Your task is to copy the listing exactly, with the pictures left out.
= = =
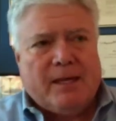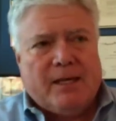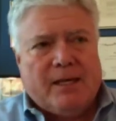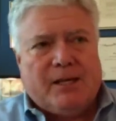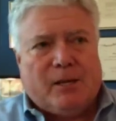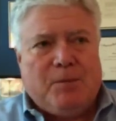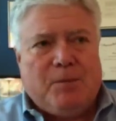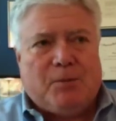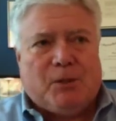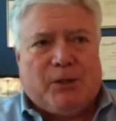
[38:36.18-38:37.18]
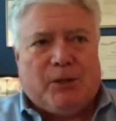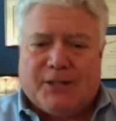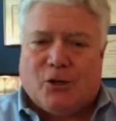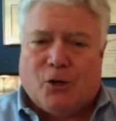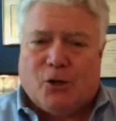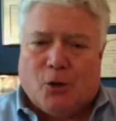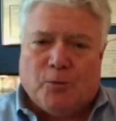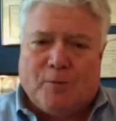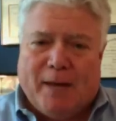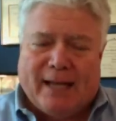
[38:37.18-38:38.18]
tell people not to
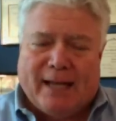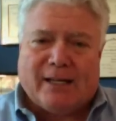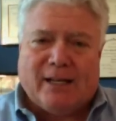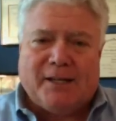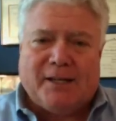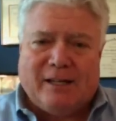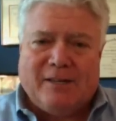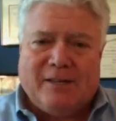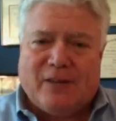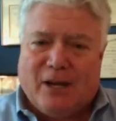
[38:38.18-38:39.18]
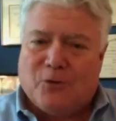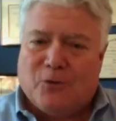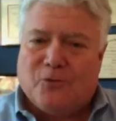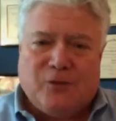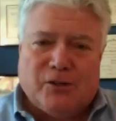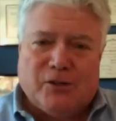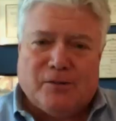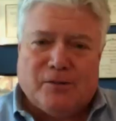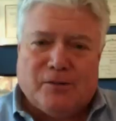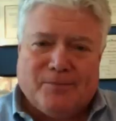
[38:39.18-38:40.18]
hold back on life out of
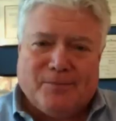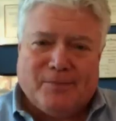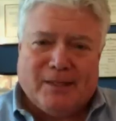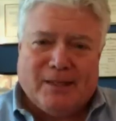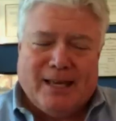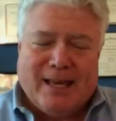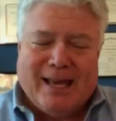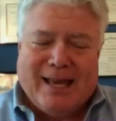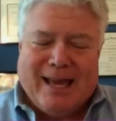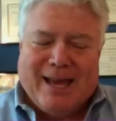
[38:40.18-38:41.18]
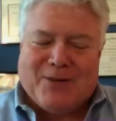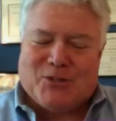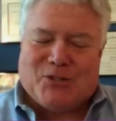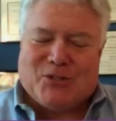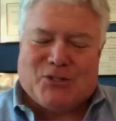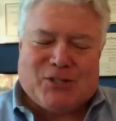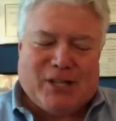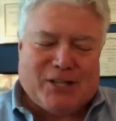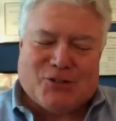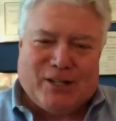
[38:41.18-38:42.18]
fear. That was
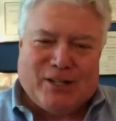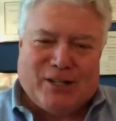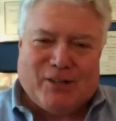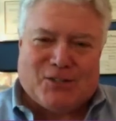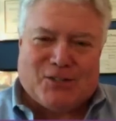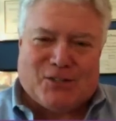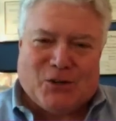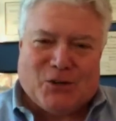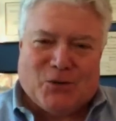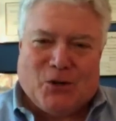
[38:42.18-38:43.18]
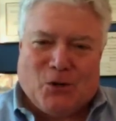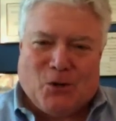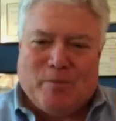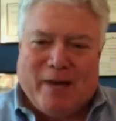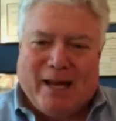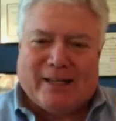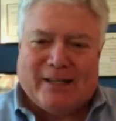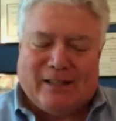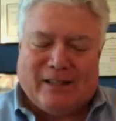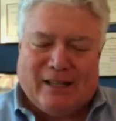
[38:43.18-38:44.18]
such great advice. Don't hold back
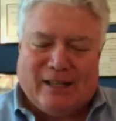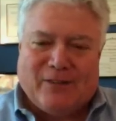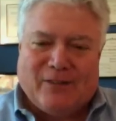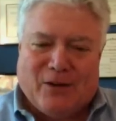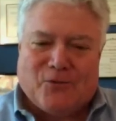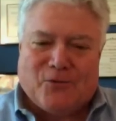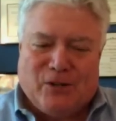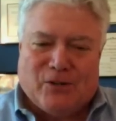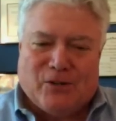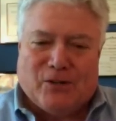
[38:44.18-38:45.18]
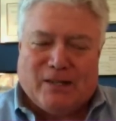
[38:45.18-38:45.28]
on life out of fear.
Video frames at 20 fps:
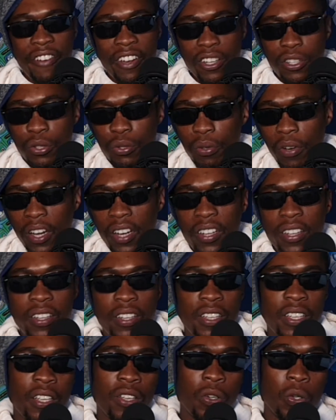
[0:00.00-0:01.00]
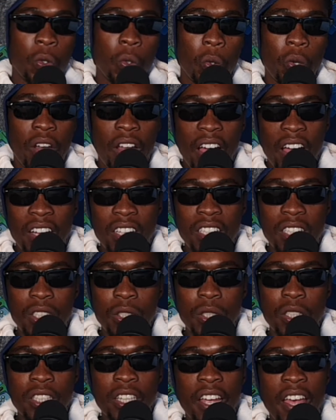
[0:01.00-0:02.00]
eventually
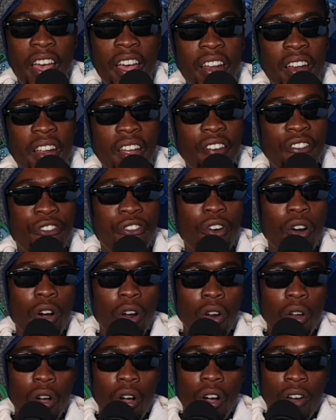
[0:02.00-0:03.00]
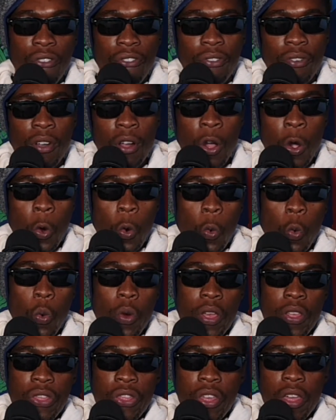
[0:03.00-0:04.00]
Unati had a fall off
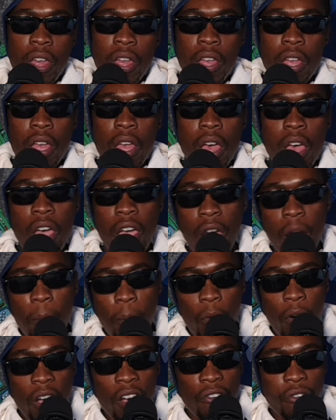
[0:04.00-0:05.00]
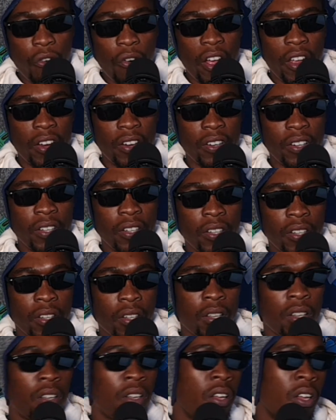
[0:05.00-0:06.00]
with her boyfriend,
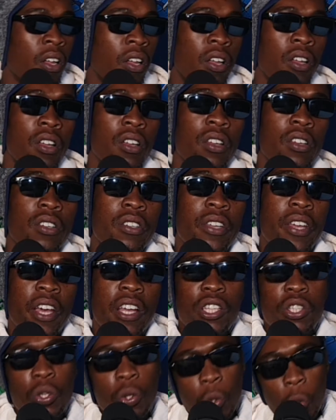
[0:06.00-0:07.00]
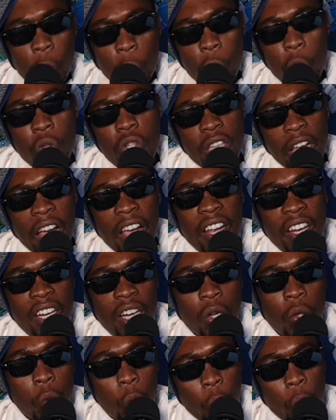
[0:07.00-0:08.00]
guess who
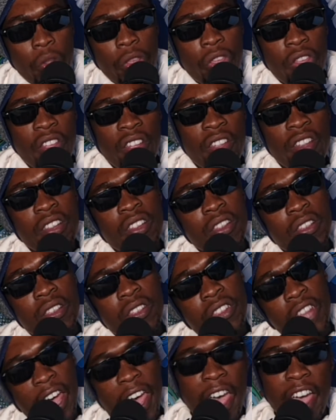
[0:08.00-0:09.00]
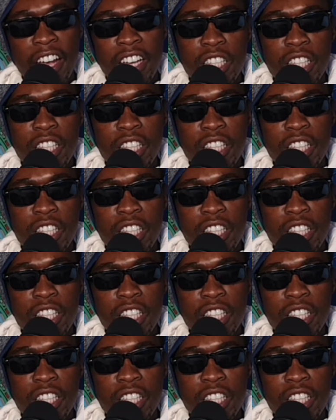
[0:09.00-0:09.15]
sided with the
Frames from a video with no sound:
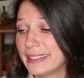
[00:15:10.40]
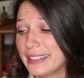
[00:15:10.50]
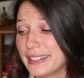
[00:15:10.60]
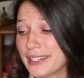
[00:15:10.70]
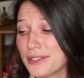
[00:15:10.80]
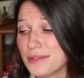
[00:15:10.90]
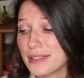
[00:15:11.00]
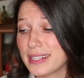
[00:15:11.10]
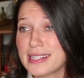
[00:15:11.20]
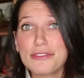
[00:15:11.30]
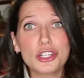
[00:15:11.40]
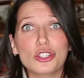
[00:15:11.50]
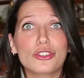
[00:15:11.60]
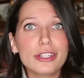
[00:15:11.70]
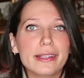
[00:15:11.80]
You know, it's never gonna
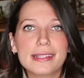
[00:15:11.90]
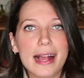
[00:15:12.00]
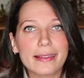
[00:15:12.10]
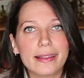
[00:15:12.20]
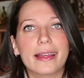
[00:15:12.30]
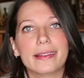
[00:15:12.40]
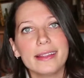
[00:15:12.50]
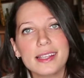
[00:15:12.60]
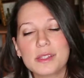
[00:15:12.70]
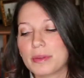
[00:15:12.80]
look exactly like this,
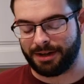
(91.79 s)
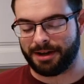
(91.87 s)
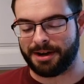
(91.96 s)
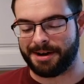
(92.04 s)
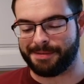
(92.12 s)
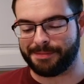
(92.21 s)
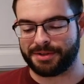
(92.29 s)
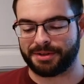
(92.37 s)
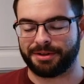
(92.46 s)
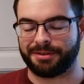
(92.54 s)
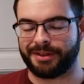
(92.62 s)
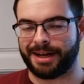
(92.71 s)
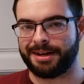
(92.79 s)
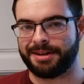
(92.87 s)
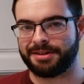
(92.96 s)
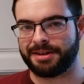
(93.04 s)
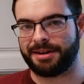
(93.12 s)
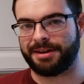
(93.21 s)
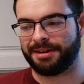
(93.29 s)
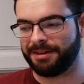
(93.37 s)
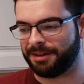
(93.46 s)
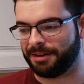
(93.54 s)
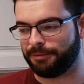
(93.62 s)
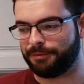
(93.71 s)
Um, so that is a
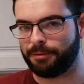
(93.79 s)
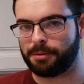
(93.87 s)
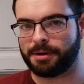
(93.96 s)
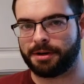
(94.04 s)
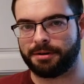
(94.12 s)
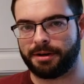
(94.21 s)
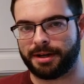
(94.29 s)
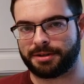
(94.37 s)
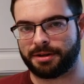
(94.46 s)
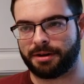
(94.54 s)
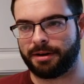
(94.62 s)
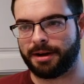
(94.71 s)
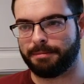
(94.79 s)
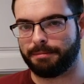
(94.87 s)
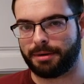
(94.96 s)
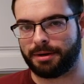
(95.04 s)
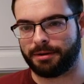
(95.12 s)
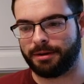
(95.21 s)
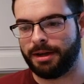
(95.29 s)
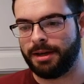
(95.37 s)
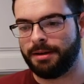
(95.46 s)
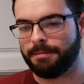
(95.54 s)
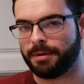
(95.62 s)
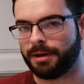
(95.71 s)
you know 400 SRM malt,
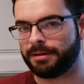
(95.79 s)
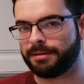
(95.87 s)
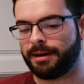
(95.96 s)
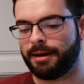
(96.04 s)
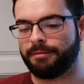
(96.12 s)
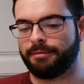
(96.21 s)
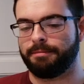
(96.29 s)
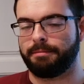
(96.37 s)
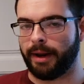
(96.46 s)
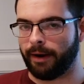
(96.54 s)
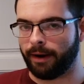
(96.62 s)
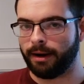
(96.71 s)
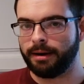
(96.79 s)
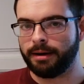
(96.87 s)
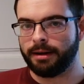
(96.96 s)
but it's not bitter.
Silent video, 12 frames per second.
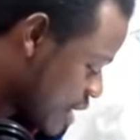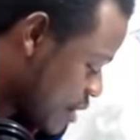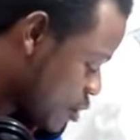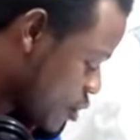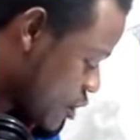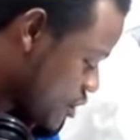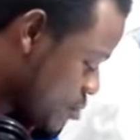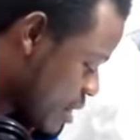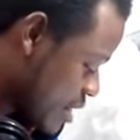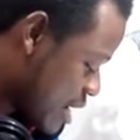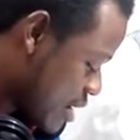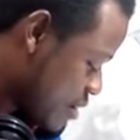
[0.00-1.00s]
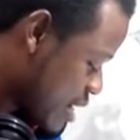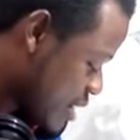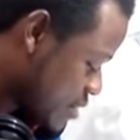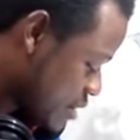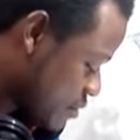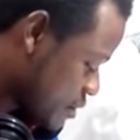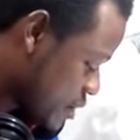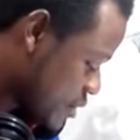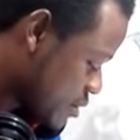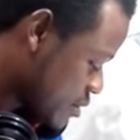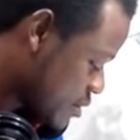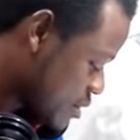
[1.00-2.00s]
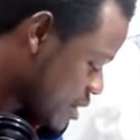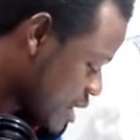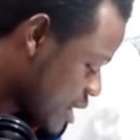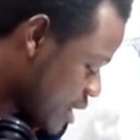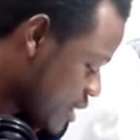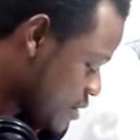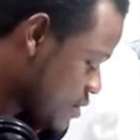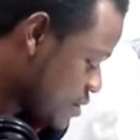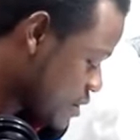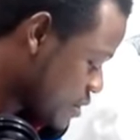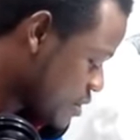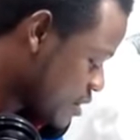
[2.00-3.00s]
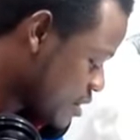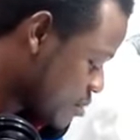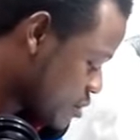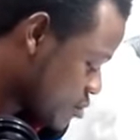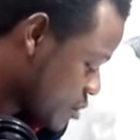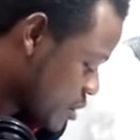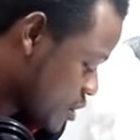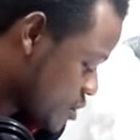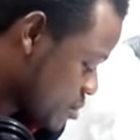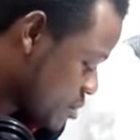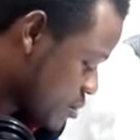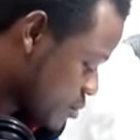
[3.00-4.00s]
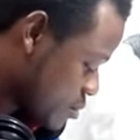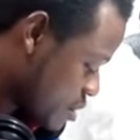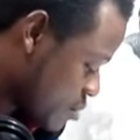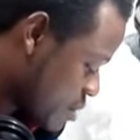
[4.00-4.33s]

annoyed by the arrogance of doctors insisting they must run hospitals.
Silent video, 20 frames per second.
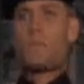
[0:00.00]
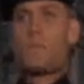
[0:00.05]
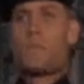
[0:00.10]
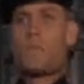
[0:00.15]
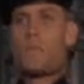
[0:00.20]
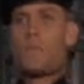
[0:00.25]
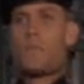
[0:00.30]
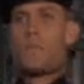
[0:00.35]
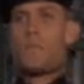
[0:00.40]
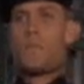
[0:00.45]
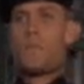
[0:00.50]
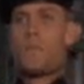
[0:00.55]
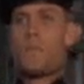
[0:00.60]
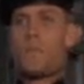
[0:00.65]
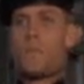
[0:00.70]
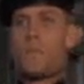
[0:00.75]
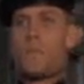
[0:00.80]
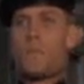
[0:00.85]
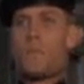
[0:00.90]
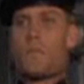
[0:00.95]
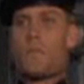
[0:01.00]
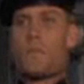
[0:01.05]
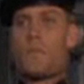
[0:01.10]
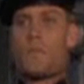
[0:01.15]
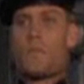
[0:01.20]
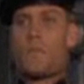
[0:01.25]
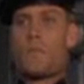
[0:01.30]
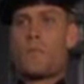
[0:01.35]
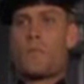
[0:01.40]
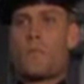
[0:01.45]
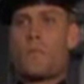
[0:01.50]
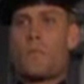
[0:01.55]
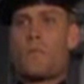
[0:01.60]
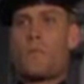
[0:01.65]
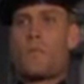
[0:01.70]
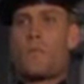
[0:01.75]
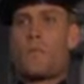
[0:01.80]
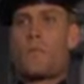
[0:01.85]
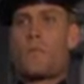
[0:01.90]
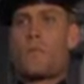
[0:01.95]

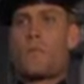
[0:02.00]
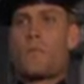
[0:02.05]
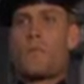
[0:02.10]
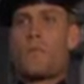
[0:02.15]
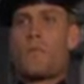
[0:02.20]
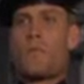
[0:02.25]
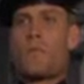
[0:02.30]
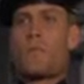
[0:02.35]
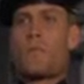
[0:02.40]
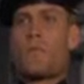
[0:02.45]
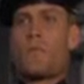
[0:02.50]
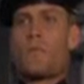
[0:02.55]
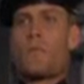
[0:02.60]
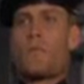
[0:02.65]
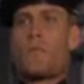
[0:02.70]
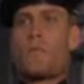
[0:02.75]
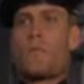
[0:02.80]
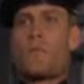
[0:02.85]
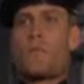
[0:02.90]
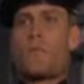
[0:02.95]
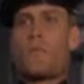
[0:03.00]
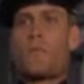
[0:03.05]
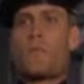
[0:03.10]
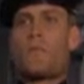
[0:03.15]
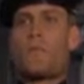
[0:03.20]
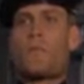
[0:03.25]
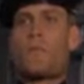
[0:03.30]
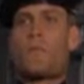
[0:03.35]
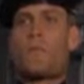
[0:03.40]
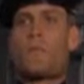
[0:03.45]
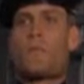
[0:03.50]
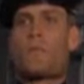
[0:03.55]
(silence)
= = =
_Completed exercise_
[38:36.18-38:37.18]
[38:37.18-38:38.18]
tell people not to
[38:38.18-38:39.18]
[38:39.18-38:40.18]
hold back on life out of
[38:40.18-38:41.18]
[38:41.18-38:42.18]
fear. That was
[38:42.18-38:43.18]
[38:43.18-38:44.18]
such great advice. Don't hold back
[38:44.18-38:45.18]
[38:45.18-38:45.28]
on life out of fear.
Video frames at 20 fps:
[0:00.00-0:01.00]
[0:01.00-0:02.00]
eventually
[0:02.00-0:03.00]
[0:03.00-0:04.00]
Unati had a fall off
[0:04.00-0:05.00]
[0:05.00-0:06.00]
with her boyfriend,
[0:06.00-0:07.00]
[0:07.00-0:08.00]
guess who
[0:08.00-0:09.00]
[0:09.00-0:09.15]
sided with the
Frames from a video with no sound:
[00:15:10.40]
[00:15:10.50]
[00:15:10.60]
[00:15:10.70]
[00:15:10.80]
[00:15:10.90]
[00:15:11.00]
[00:15:11.10]
[00:15:11.20]
[00:15:11.30]
[00:15:11.40]
[00:15:11.50]
[00:15:11.60]
[00:15:11.70]
[00:15:11.80]
You know, it's never gonna
[00:15:11.90]
[00:15:12.00]
[00:15:12.10]
[00:15:12.20]
[00:15:12.30]
[00:15:12.40]
[00:15:12.50]
[00:15:12.60]
[00:15:12.70]
[00:15:12.80]
look exactly like this,
(91.79 s)
(91.87 s)
(91.96 s)
(92.04 s)
(92.12 s)
(92.21 s)
(92.29 s)
(92.37 s)
(92.46 s)
(92.54 s)
(92.62 s)
(92.71 s)
(92.79 s)
(92.87 s)
(92.96 s)
(93.04 s)
(93.12 s)
(93.21 s)
(93.29 s)
(93.37 s)
(93.46 s)
(93.54 s)
(93.62 s)
(93.71 s)
Um, so that is a
(93.79 s)
(93.87 s)
(93.96 s)
(94.04 s)
(94.12 s)
(94.21 s)
(94.29 s)
(94.37 s)
(94.46 s)
(94.54 s)
(94.62 s)
(94.71 s)
(94.79 s)
(94.87 s)
(94.96 s)
(95.04 s)
(95.12 s)
(95.21 s)
(95.29 s)
(95.37 s)
(95.46 s)
(95.54 s)
(95.62 s)
(95.71 s)
you know 400 SRM malt,
(95.79 s)
(95.87 s)
(95.96 s)
(96.04 s)
(96.12 s)
(96.21 s)
(96.29 s)
(96.37 s)
(96.46 s)
(96.54 s)
(96.62 s)
(96.71 s)
(96.79 s)
(96.87 s)
(96.96 s)
but it's not bitter.
Silent video, 12 frames per second.
[0.00-1.00s]
[1.00-2.00s]
[2.00-3.00s]
[3.00-4.00s]
[4.00-4.33s]

annoyed by the arrogance of doctors insisting they must run hospitals.
Silent video, 20 frames per second.
[0:00.00]
[0:00.05]
[0:00.10]
[0:00.15]
[0:00.20]
[0:00.25]
[0:00.30]
[0:00.35]
[0:00.40]
[0:00.45]
[0:00.50]
[0:00.55]
[0:00.60]
[0:00.65]
[0:00.70]
[0:00.75]
[0:00.80]
[0:00.85]
[0:00.90]
[0:00.95]
[0:01.00]
[0:01.05]
[0:01.10]
[0:01.15]
[0:01.20]
[0:01.25]
[0:01.30]
[0:01.35]
[0:01.40]
[0:01.45]
[0:01.50]
[0:01.55]
[0:01.60]
[0:01.65]
[0:01.70]
[0:01.75]
[0:01.80]
[0:01.85]
[0:01.90]
[0:01.95]

[0:02.00]
[0:02.05]
[0:02.10]
[0:02.15]
[0:02.20]
[0:02.25]
[0:02.30]
[0:02.35]
[0:02.40]
[0:02.45]
[0:02.50]
[0:02.55]
[0:02.60]
[0:02.65]
[0:02.70]
[0:02.75]
[0:02.80]
[0:02.85]
[0:02.90]
[0:02.95]
[0:03.00]
[0:03.05]
[0:03.10]
[0:03.15]
[0:03.20]
[0:03.25]
[0:03.30]
[0:03.35]
[0:03.40]
[0:03.45]
[0:03.50]
[0:03.55]
(silence)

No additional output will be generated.